In his first rally since President Biden withdrew from the presidential race, Trump mangled Harris’s name multiple times, usually adding a cartoonish voice as if there’s something inherently funny about her name. Of course, the intention here, and on Fox News, is to otherize Harris and separate her from all those real Americans with real American names that are presumably easy to pronounce.

It’s an old bullying tactic typical of an old bully like Trump. He employed it against Pete Buttigieg when the future Biden administration’s transportation secretary was running for president in 2020. Trump branded the name of the then-mayor of South Bend, Ind., “unpronounceable.”

During this year’s Republican presidential primary season, Trump referred to Nikki Haley, his former UN ambassador, as “Nimrada,” a misspelling and mispronunciation of Nimarata, Haley’s first name. (Nikki is her middle name.) It’s a no less odious form of birtherism that tries to equate being American with whiteness, though Harris and Haley are both American-born daughters of immigrant parents.

Constantly having to correct your name’s pronunciation evokes what the incomparable Toni Morrison said about the “function” of racism as distraction: “It keeps you from doing your work. It keeps you explaining, over and over again, your reason for being.

“Somebody says you have no language and you spend 20 years proving that you do,” she said. “Somebody says your head isn’t shaped properly so you have scientists working on the fact that it is. . . . None of this is necessary.

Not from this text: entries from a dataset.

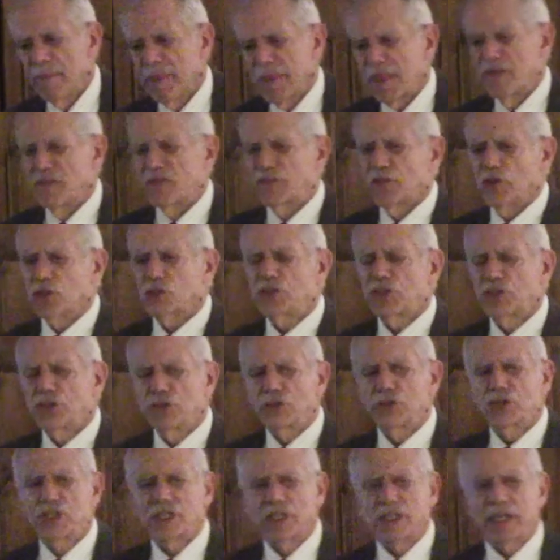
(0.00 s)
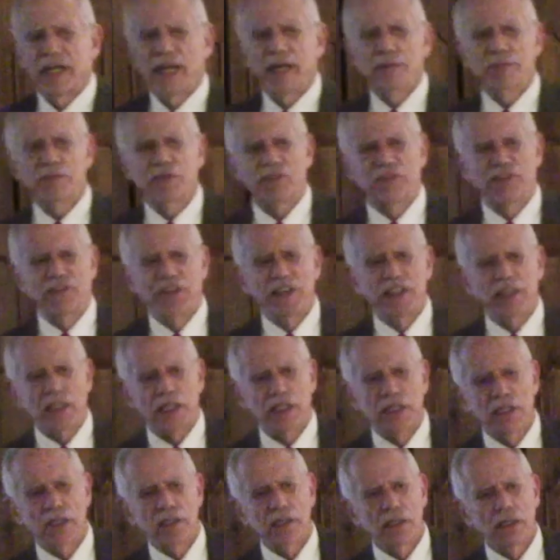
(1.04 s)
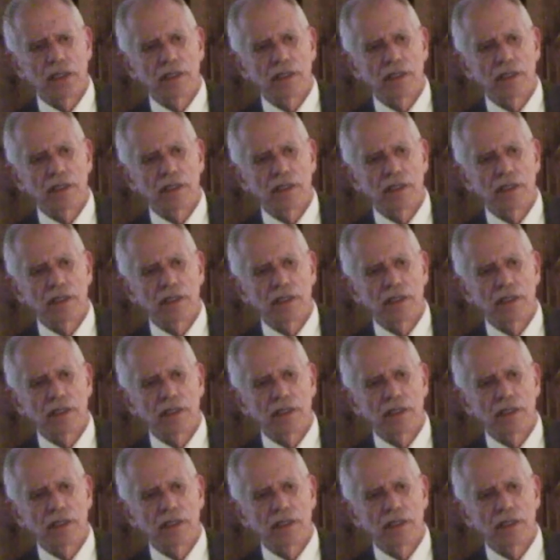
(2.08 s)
The first Jews that came to Finland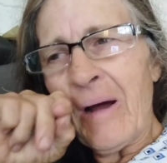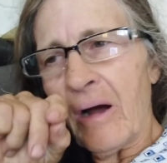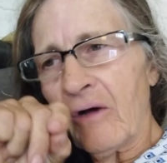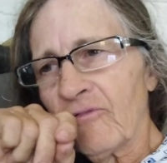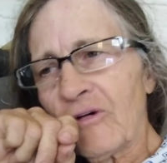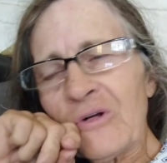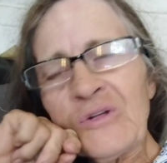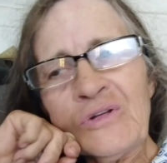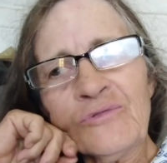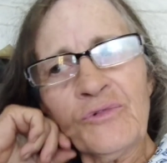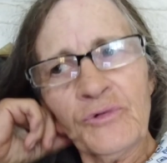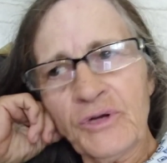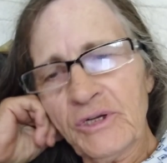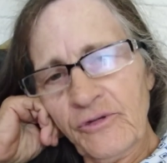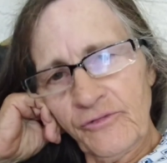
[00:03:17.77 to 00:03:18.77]
I find it
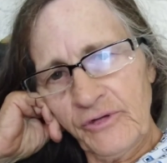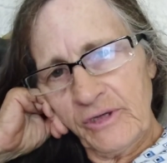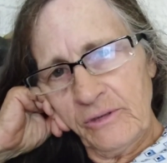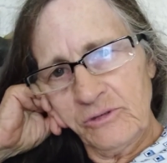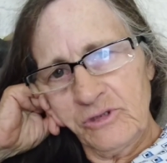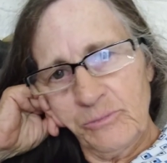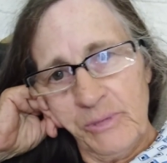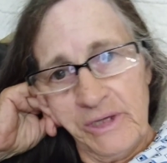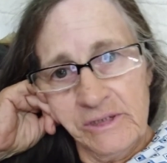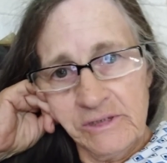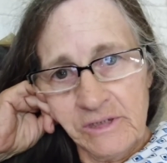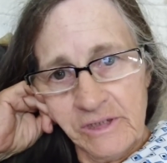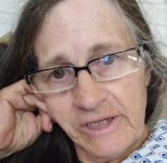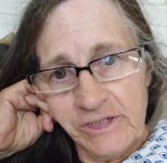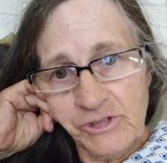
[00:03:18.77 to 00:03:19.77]
very difficult to be
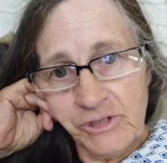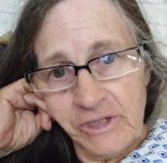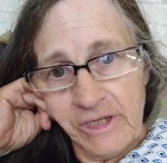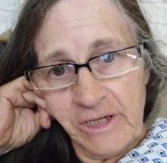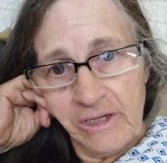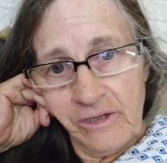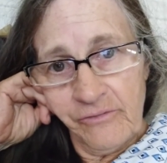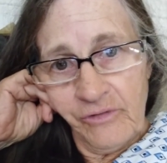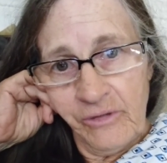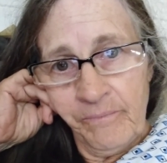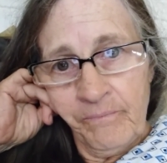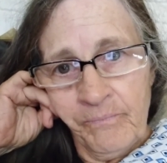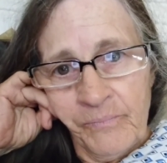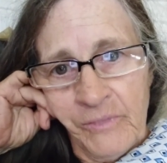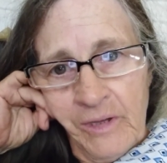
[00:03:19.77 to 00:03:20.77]
intellectually clever
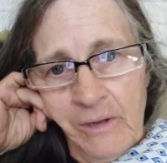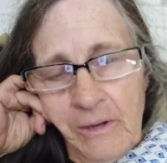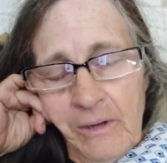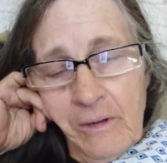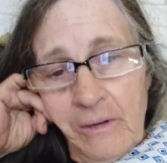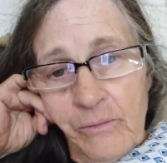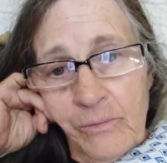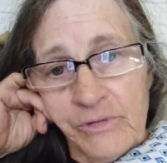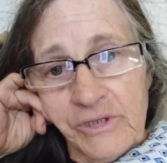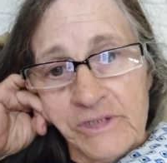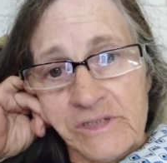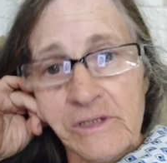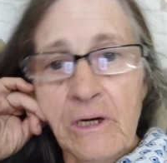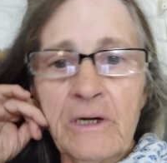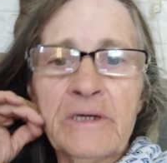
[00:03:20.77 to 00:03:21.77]
with
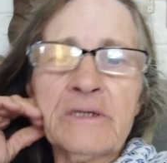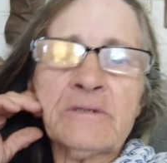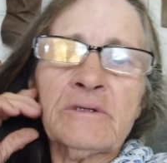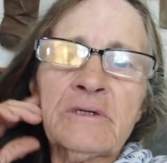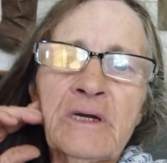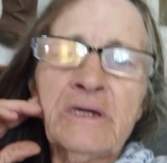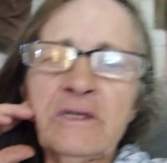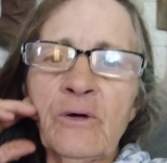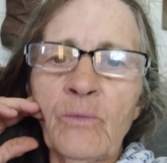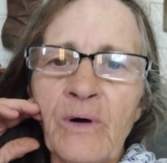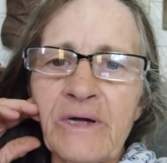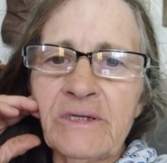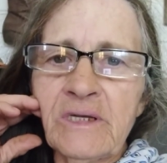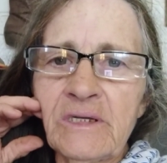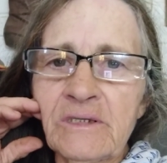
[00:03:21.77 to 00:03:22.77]
this diet.
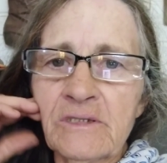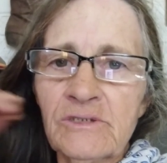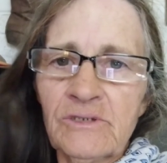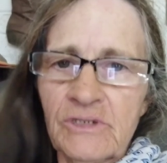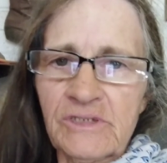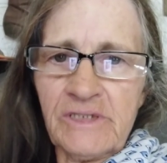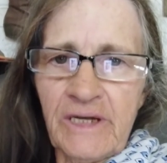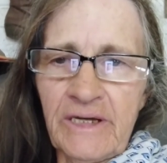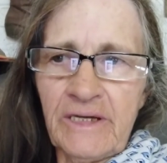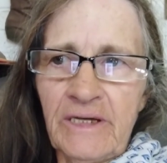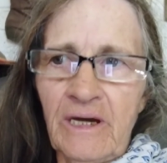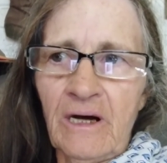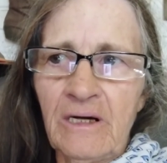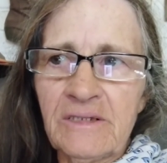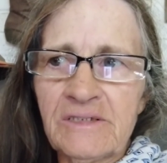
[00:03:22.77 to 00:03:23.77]
Anyway, needless to say,
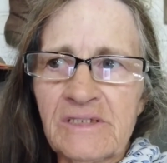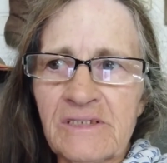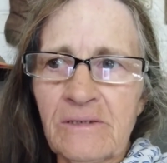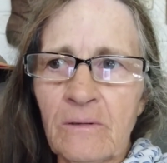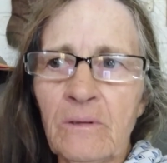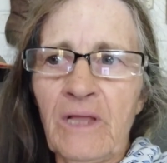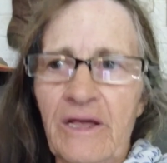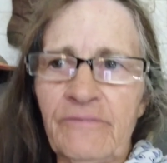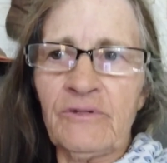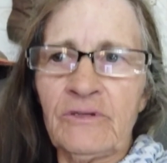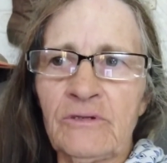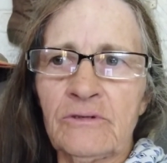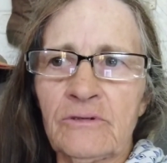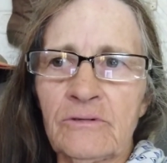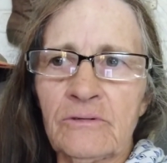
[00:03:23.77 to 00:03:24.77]
I still
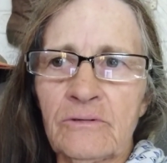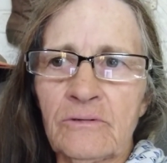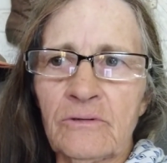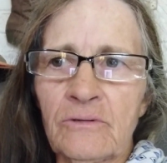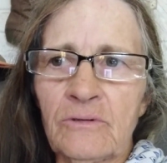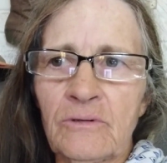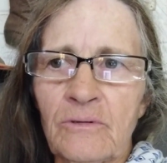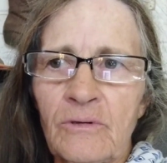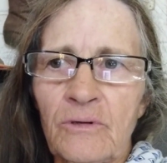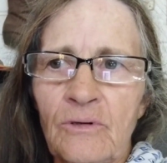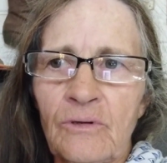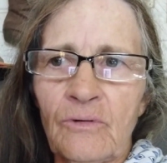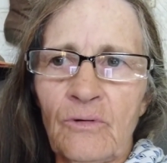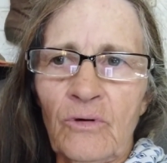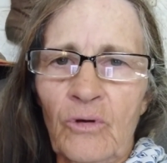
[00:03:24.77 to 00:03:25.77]
haven't
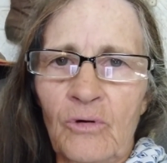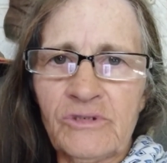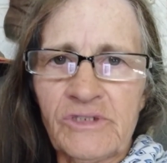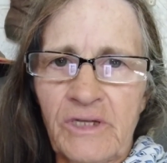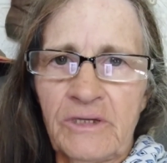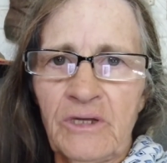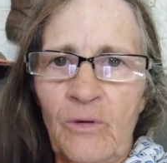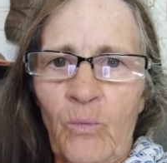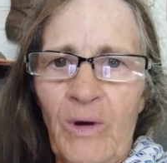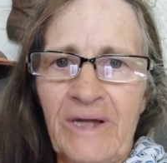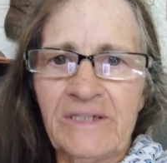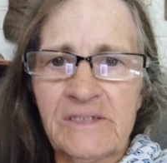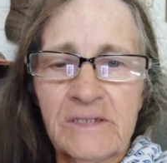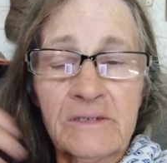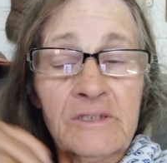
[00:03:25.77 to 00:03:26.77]
lost any
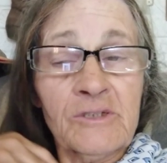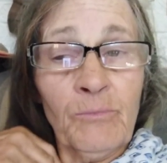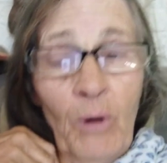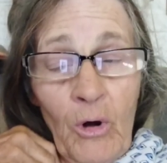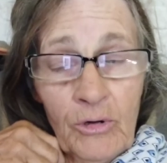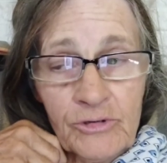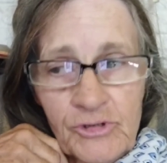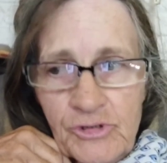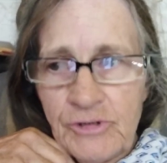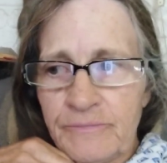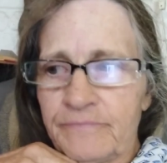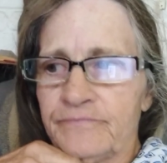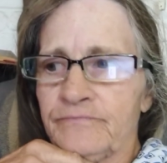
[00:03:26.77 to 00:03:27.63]
weight since March.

There will always be one more thing.”

Mangling Harris’s first name is a power play, a flex by those who want to project that someone isn’t worthy of the simple grace of having their name pronounced correctly.

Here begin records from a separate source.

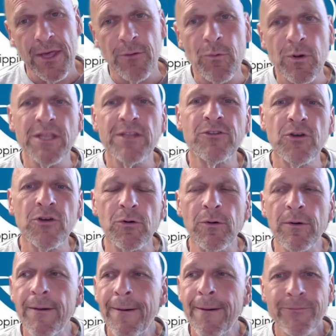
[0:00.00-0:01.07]
And when you
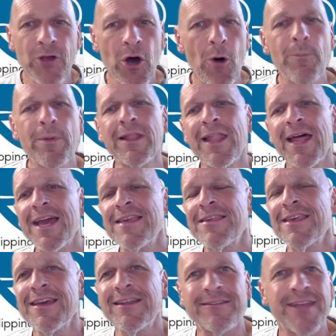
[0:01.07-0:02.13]
do, don't be
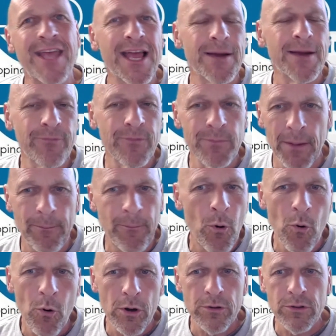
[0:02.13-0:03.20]
lazy and take them from the
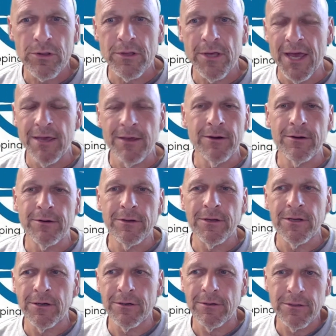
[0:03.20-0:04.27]
porch at your
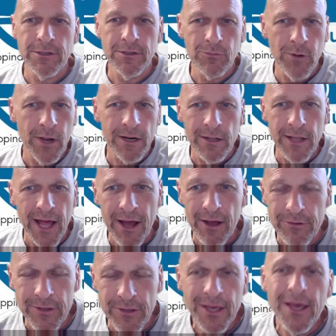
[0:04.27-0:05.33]
rental
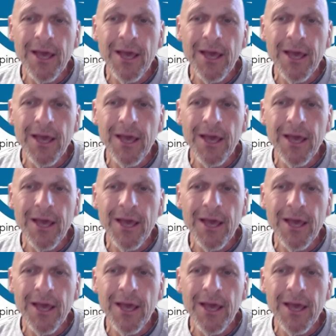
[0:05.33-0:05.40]
house.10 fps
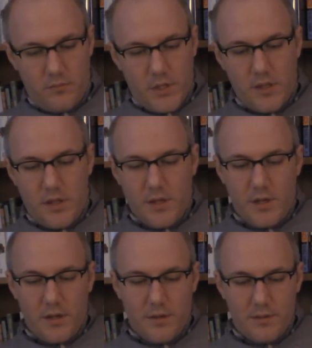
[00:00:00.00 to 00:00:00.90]

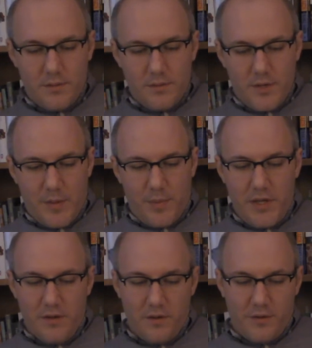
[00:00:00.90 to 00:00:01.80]
The
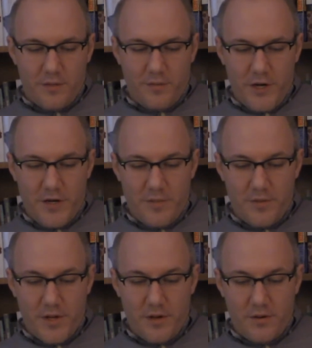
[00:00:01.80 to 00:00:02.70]
appeal to freedom,
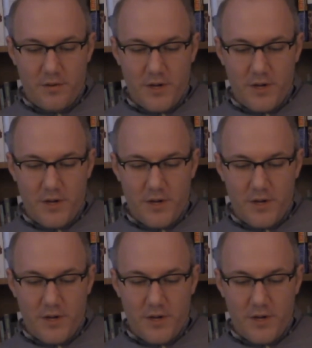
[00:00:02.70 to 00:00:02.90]
though,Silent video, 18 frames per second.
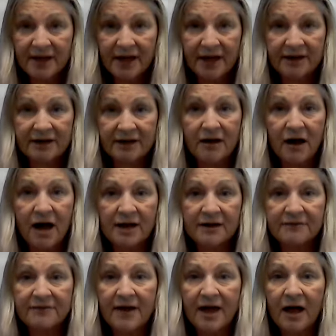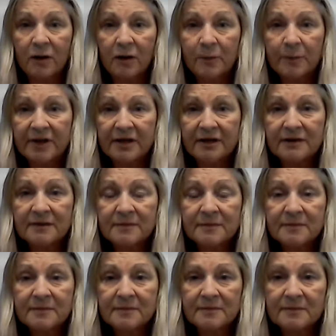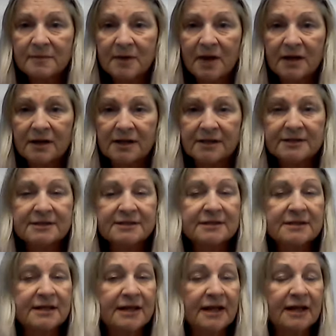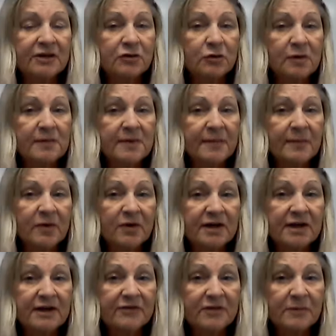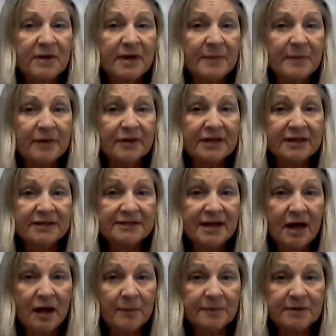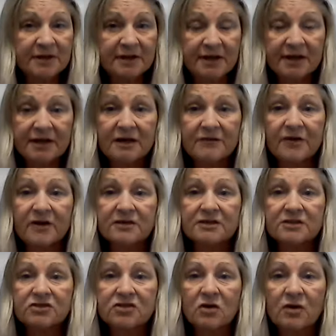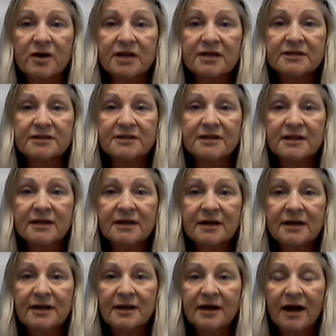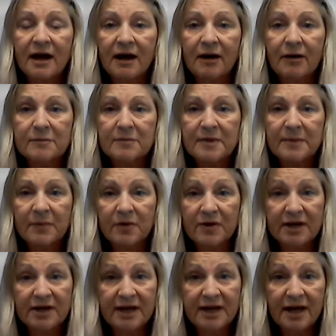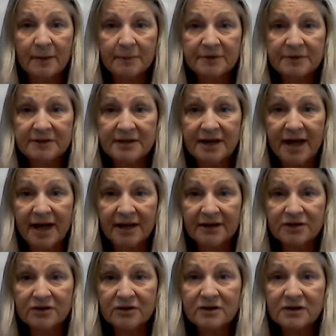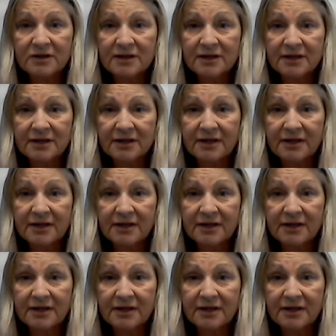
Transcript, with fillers: and a God of helping. Let's see, can you remember any of the people he's helped in any of our stories? I remember he helped Daniel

Take note: Trump has no such problems when pronouncing the names of his authoritarian pals like Russian President Vladimir Putin, North Korean dictator Kim Jong Un, or Viktor Orbán, Hungary’s prime minister.

In an interview years ago, Uzo Aduba, best known for her Emmy Award-winning role on “Orange Is the New Black,” was asked if she ever considered changing her name when she became an actress. A native Bostonian of Nigerian descent, Aduba said no — but as a grade school student, she asked her mother if she could be called “Zoe.”

“I remember she was cooking, and in her Nigerian accent she said, ‘Why?’ I said, ‘Nobody can pronounce it,’” Aduba said. Her mother said, “If they can learn to say Tchaikovsky and Michelangelo and Dostoyevsky, they can learn to say Uzoamaka.”

They can also learn to say Kamala. But demeaning Harris’s Jamaican and South Asian heritage and her name is yet another sign of a Republican Party more adept at personal attacks than policies that will help move this nation forward.

So let them continue to butcher Harris’s name. The vice president and her campaign should block out the racist distractions and focus on earning the only name that matters — president-elect.